=== Section Start ===

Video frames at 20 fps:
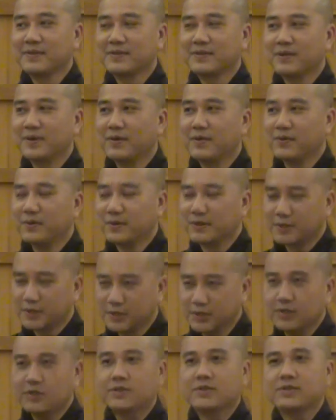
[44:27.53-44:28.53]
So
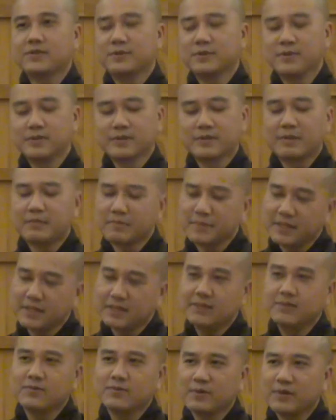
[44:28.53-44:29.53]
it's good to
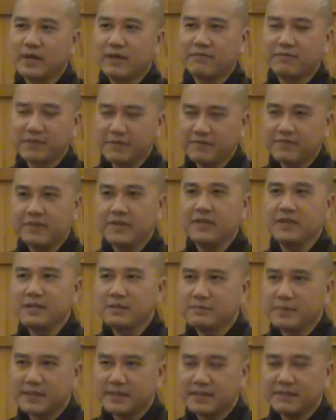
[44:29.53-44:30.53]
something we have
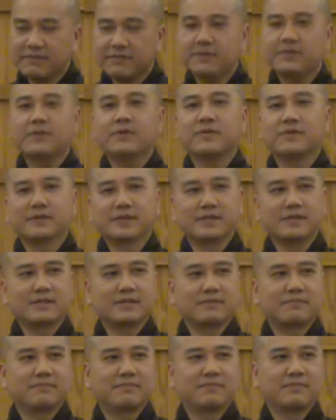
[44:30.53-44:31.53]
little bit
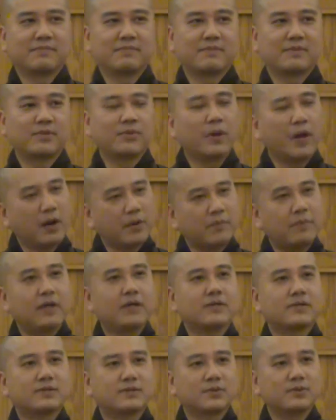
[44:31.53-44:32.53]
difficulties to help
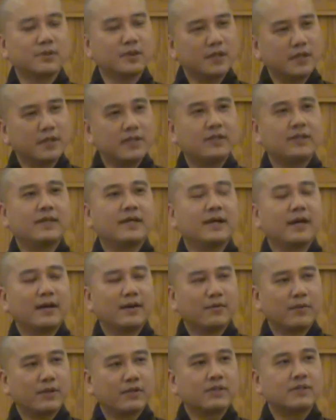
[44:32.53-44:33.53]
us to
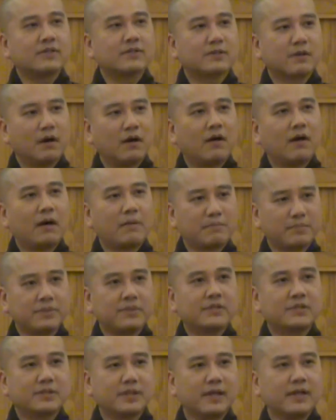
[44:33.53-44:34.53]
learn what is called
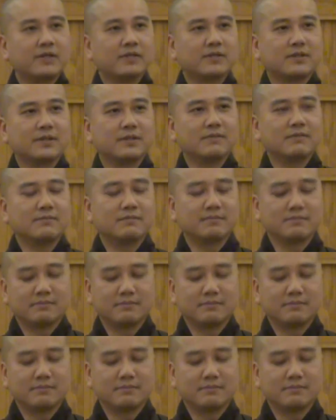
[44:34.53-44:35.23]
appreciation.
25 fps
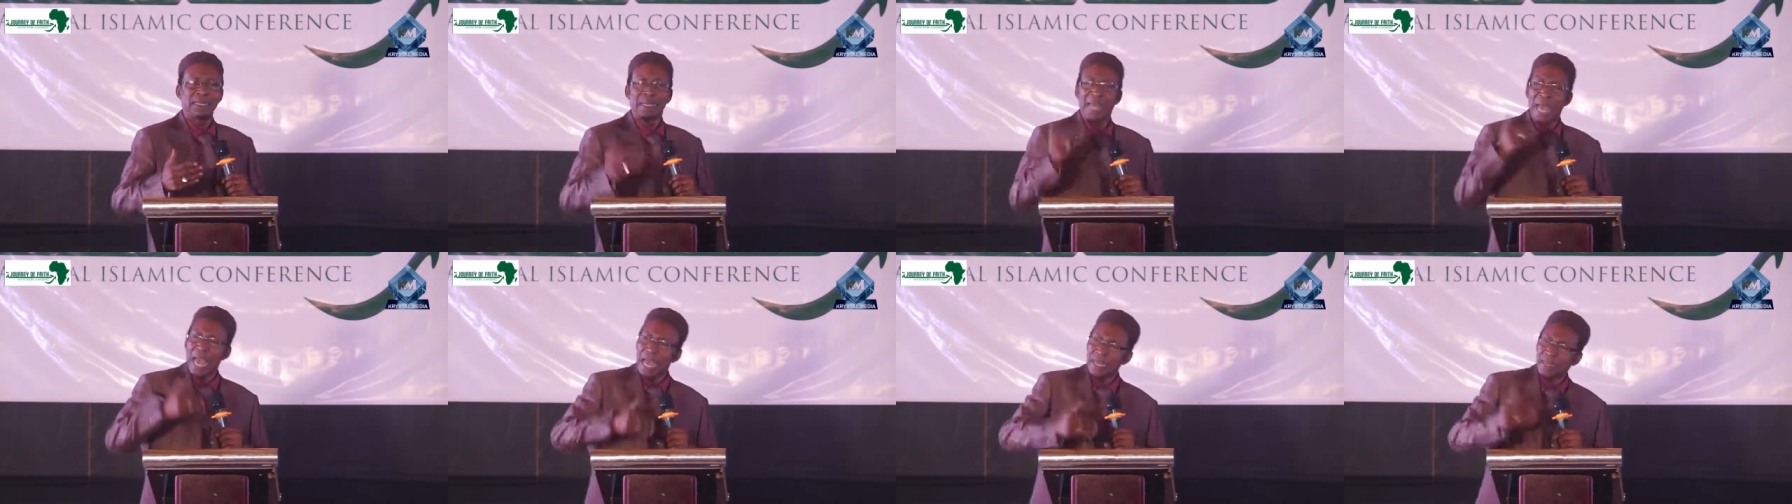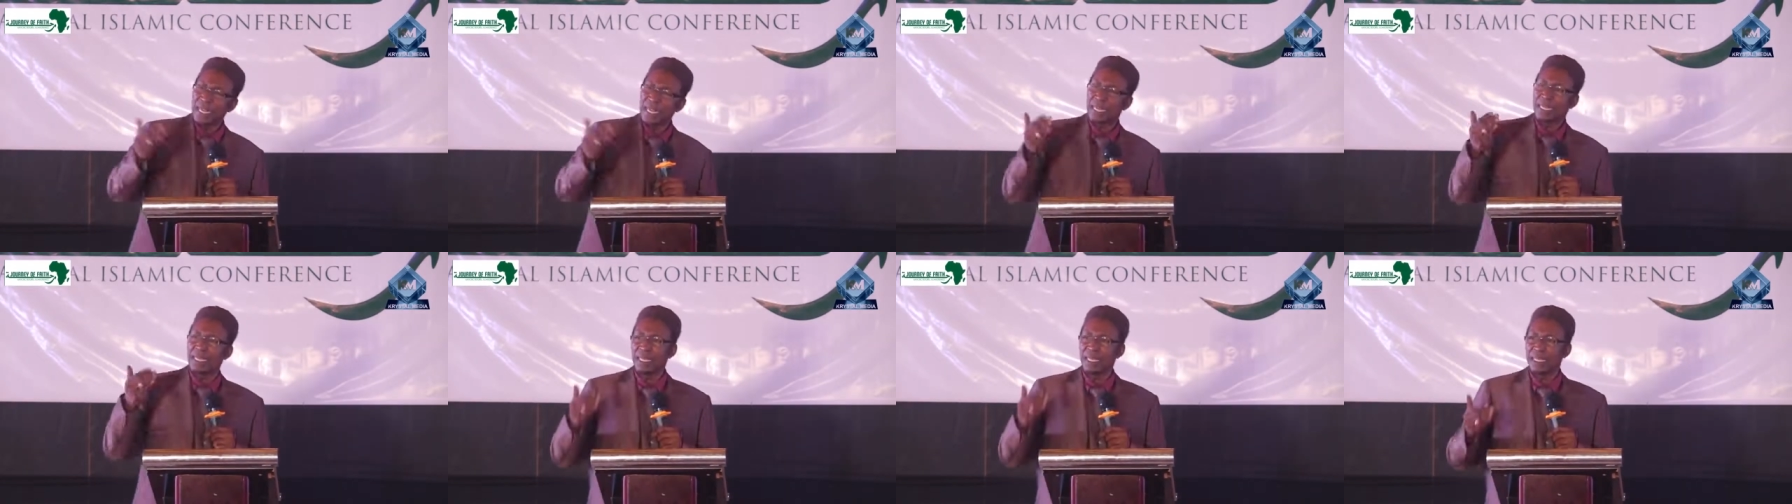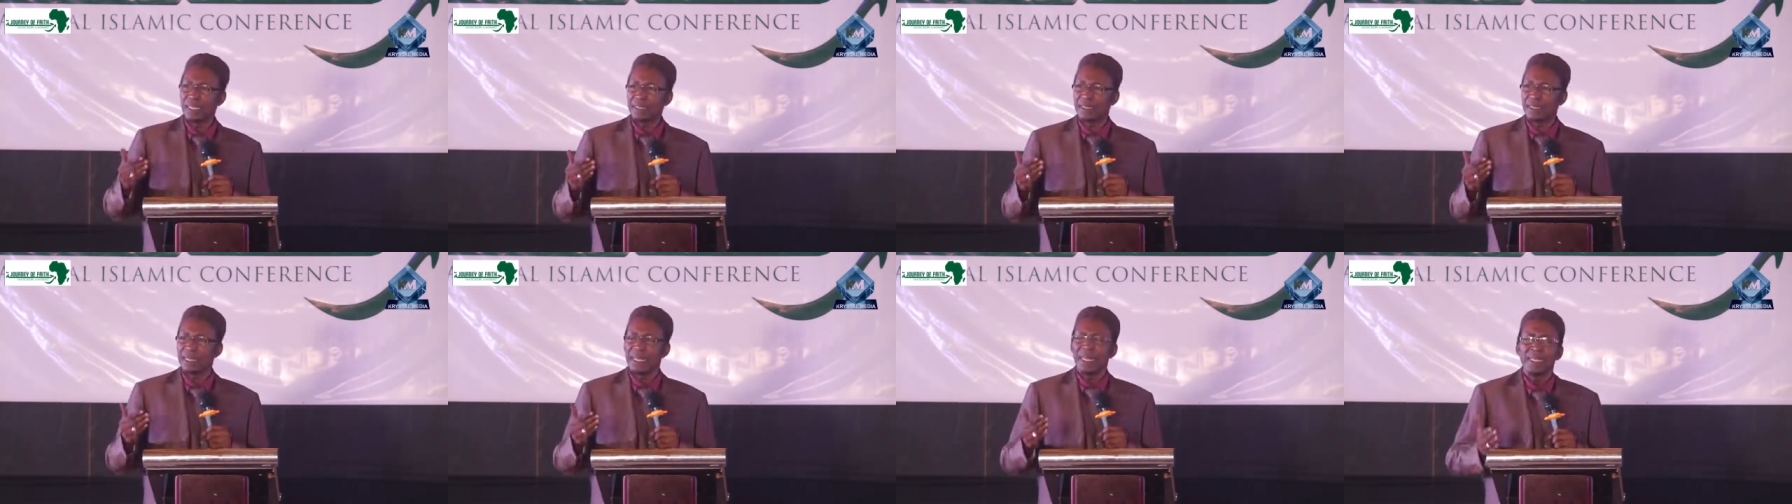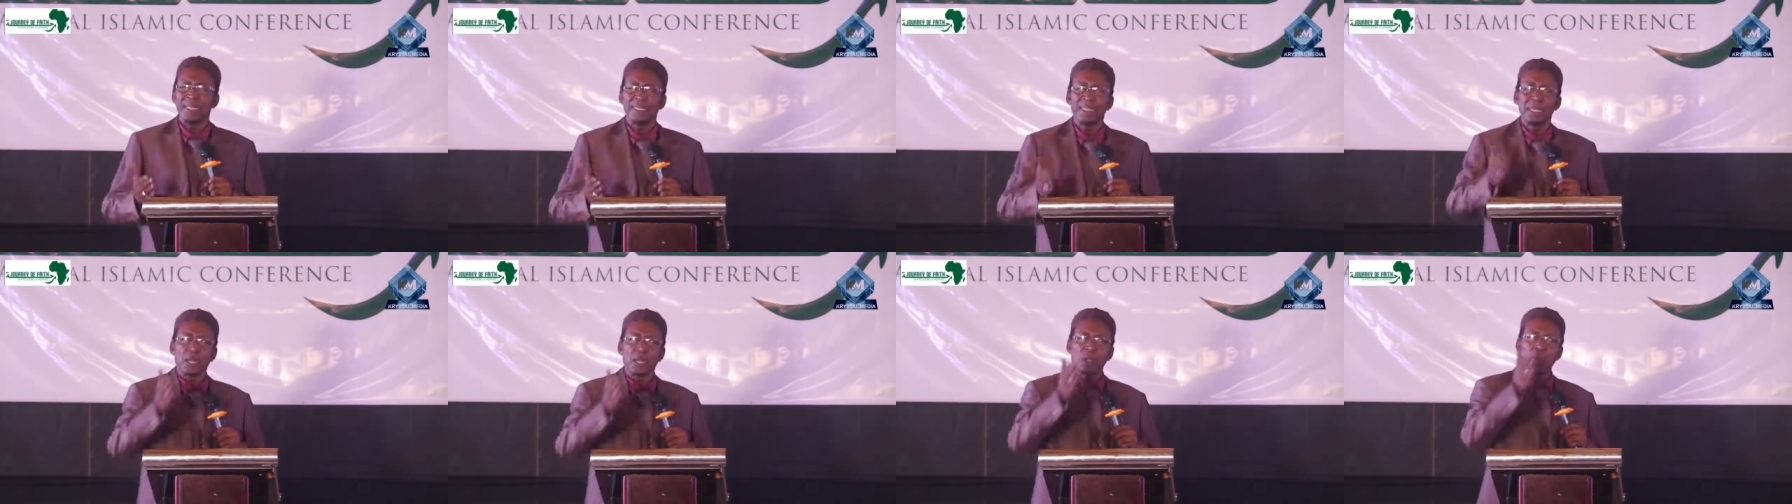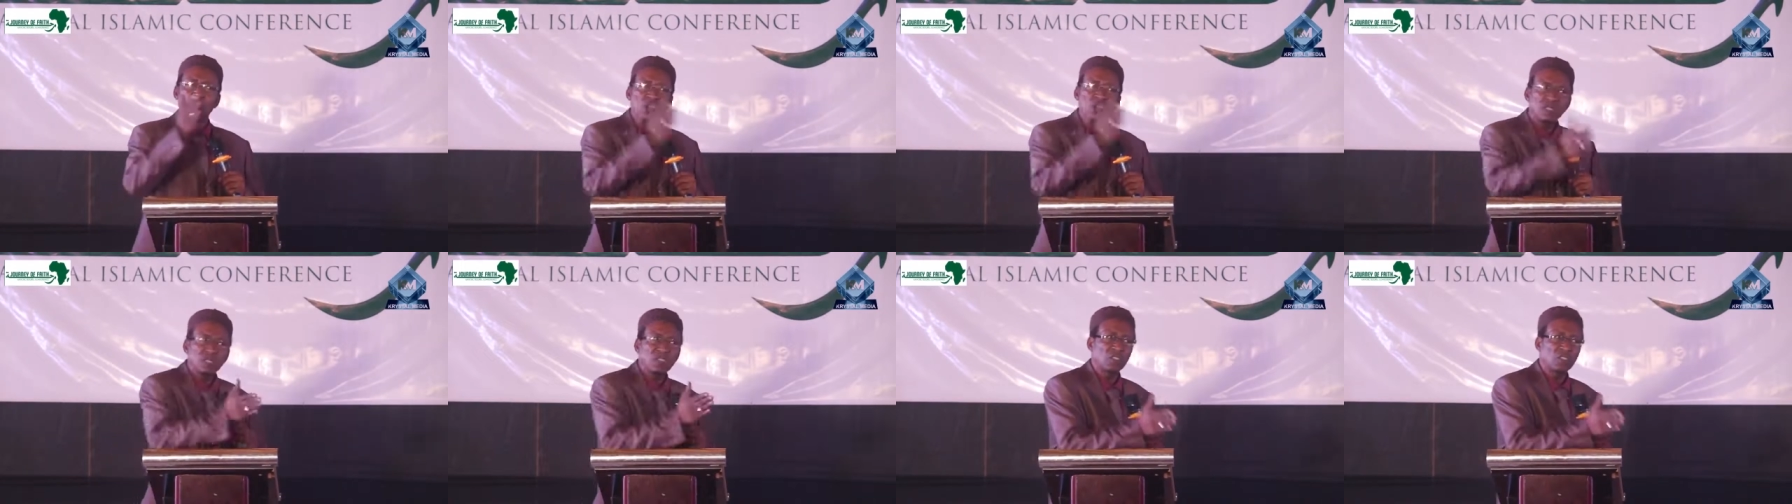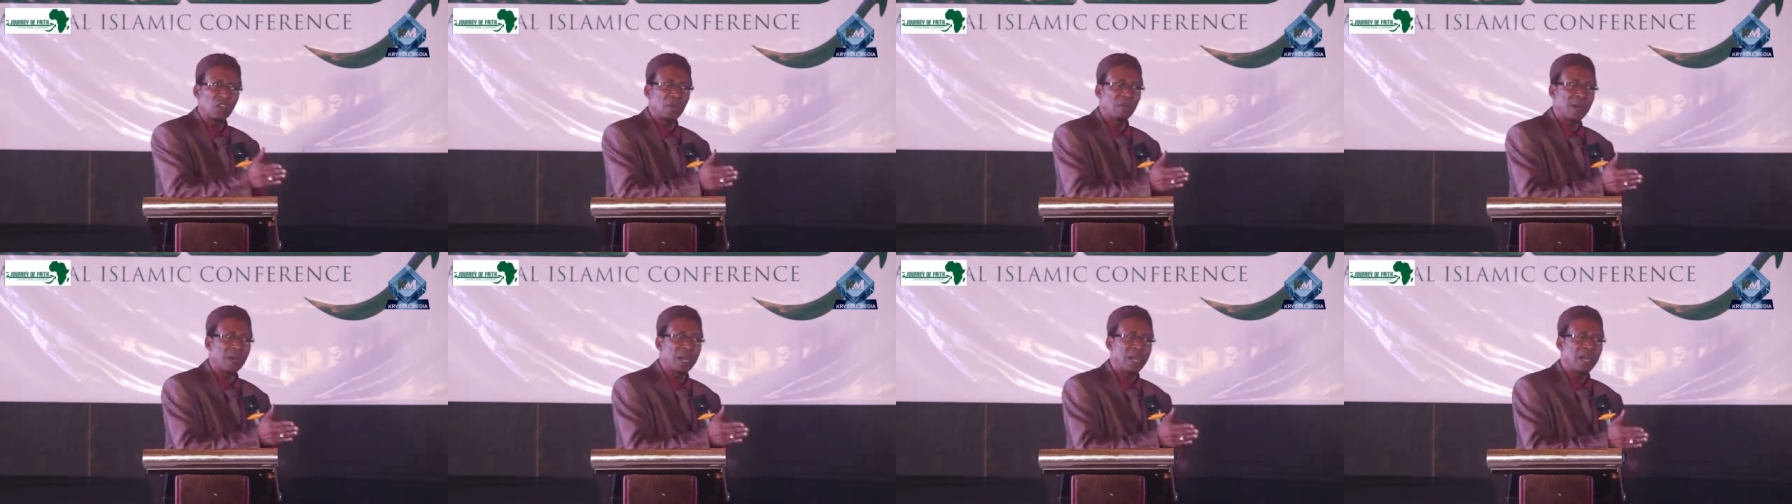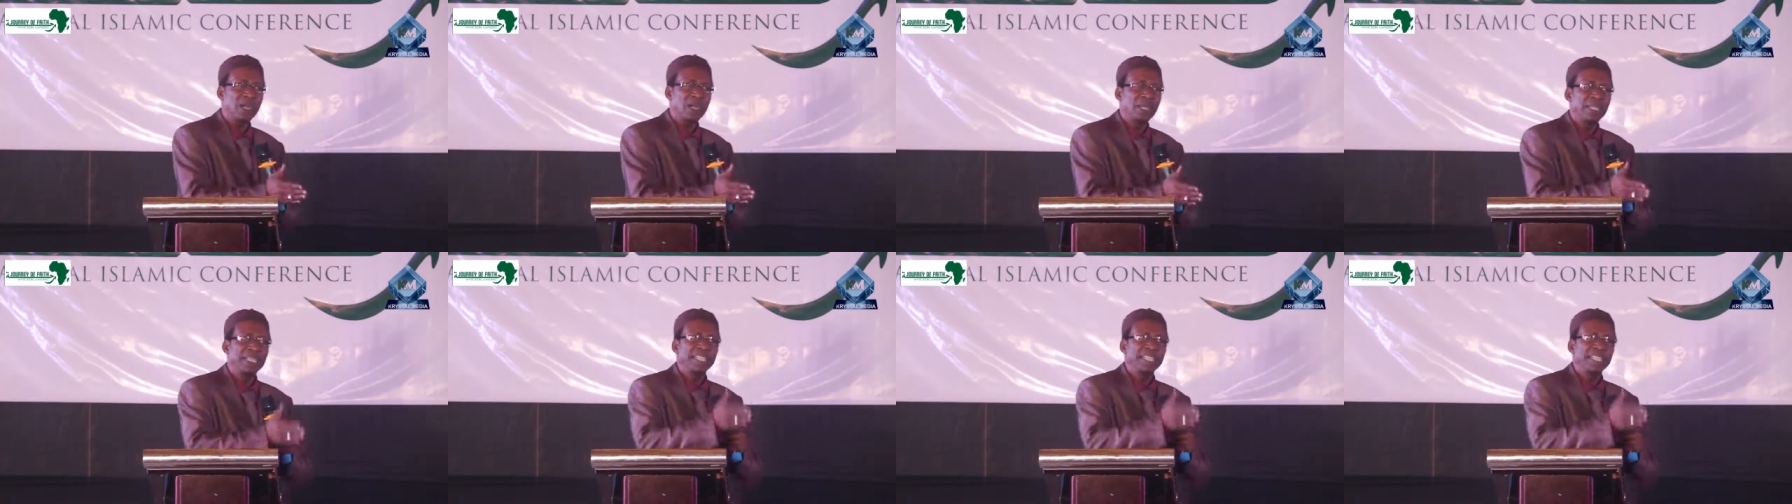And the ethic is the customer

=== Section End ===

§ **Work order**: All of the records above should be written out exactly, with the pictures left out.

§ **Result**:
Video frames at 20 fps:
[44:27.53-44:28.53]
So
[44:28.53-44:29.53]
it's good to
[44:29.53-44:30.53]
something we have
[44:30.53-44:31.53]
little bit
[44:31.53-44:32.53]
difficulties to help
[44:32.53-44:33.53]
us to
[44:33.53-44:34.53]
learn what is called
[44:34.53-44:35.23]
appreciation.
25 fps
And the ethic is the customer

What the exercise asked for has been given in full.